(Data for this exercise)

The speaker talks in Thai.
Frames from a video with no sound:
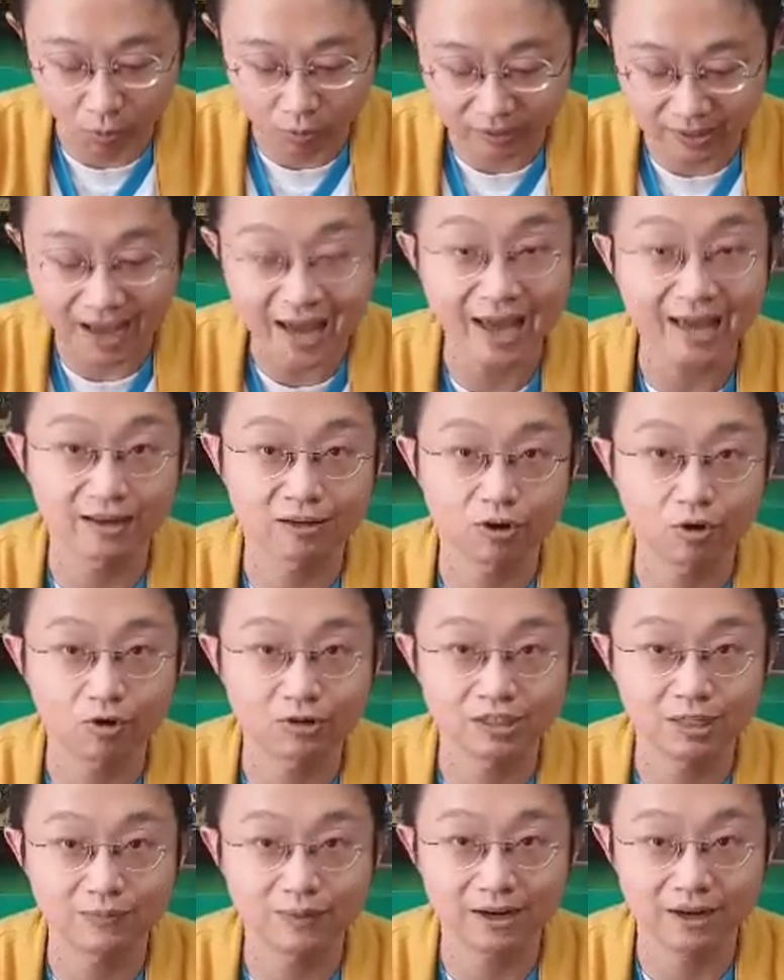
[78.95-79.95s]
6 ด้านขอ
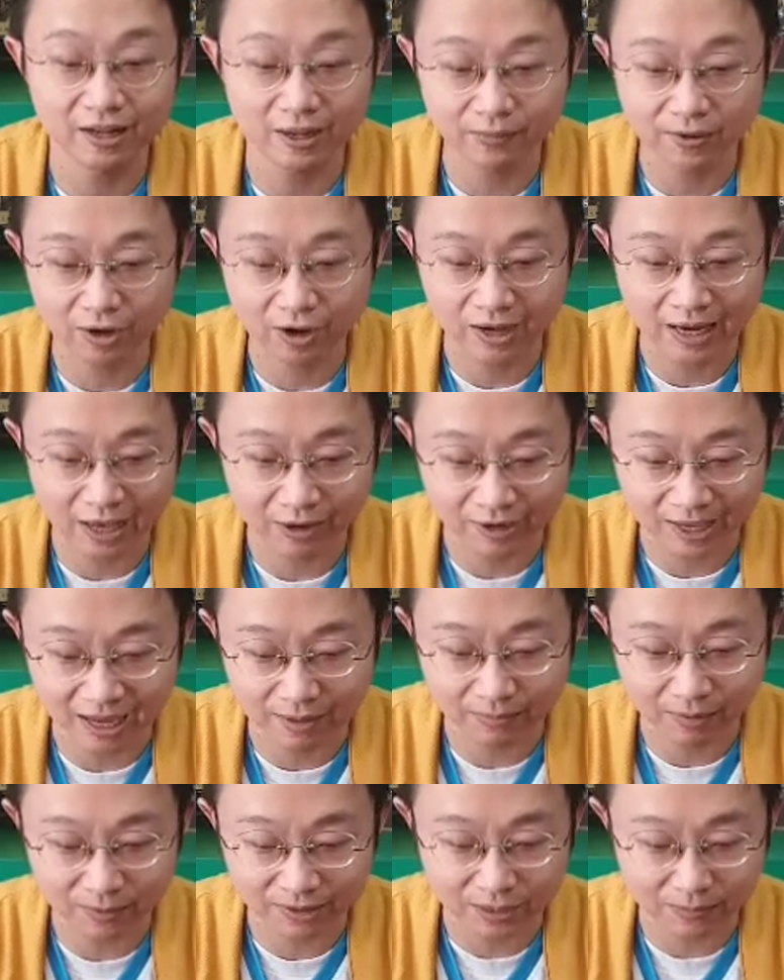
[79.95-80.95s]
งชีวิตเรียบร้อยแล้วนะค
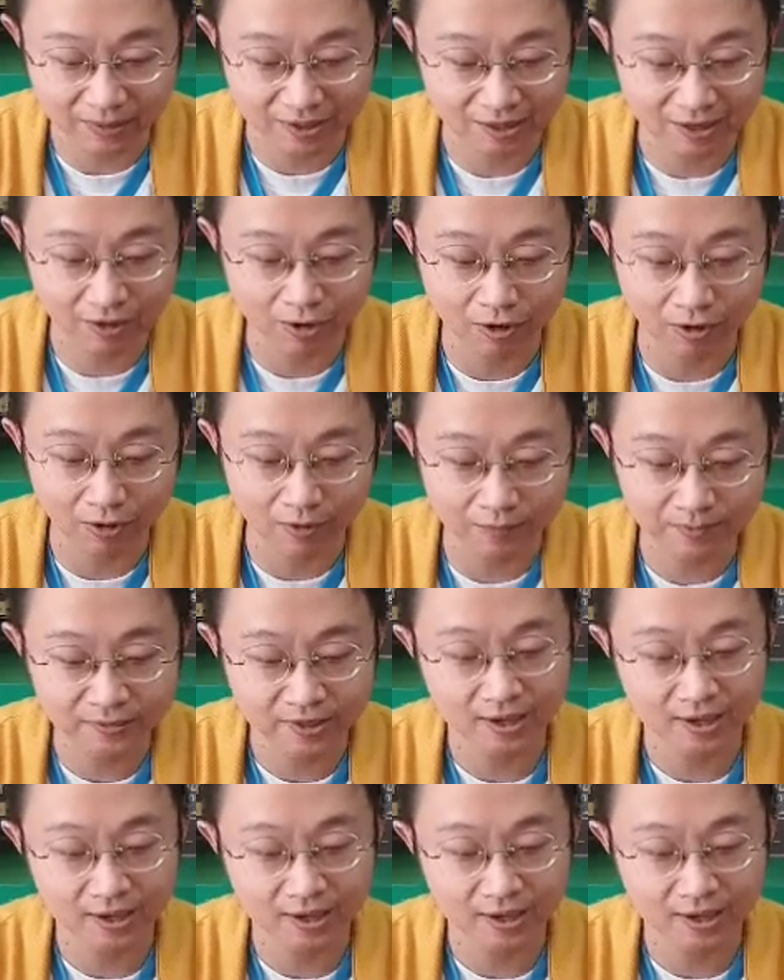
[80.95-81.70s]
รับ ไม่ว่าจะเป็นเรื่องของ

(End Data for this exercise)

Leave out the pictures, and extract exactly the lines from the one with "Frames from a" through the end of the records, both ends included.

-- Your solution --
Frames from a video with no sound:
[78.95-79.95s]
6 ด้านขอ
[79.95-80.95s]
งชีวิตเรียบร้อยแล้วนะค
[80.95-81.70s]
รับ ไม่ว่าจะเป็นเรื่องของ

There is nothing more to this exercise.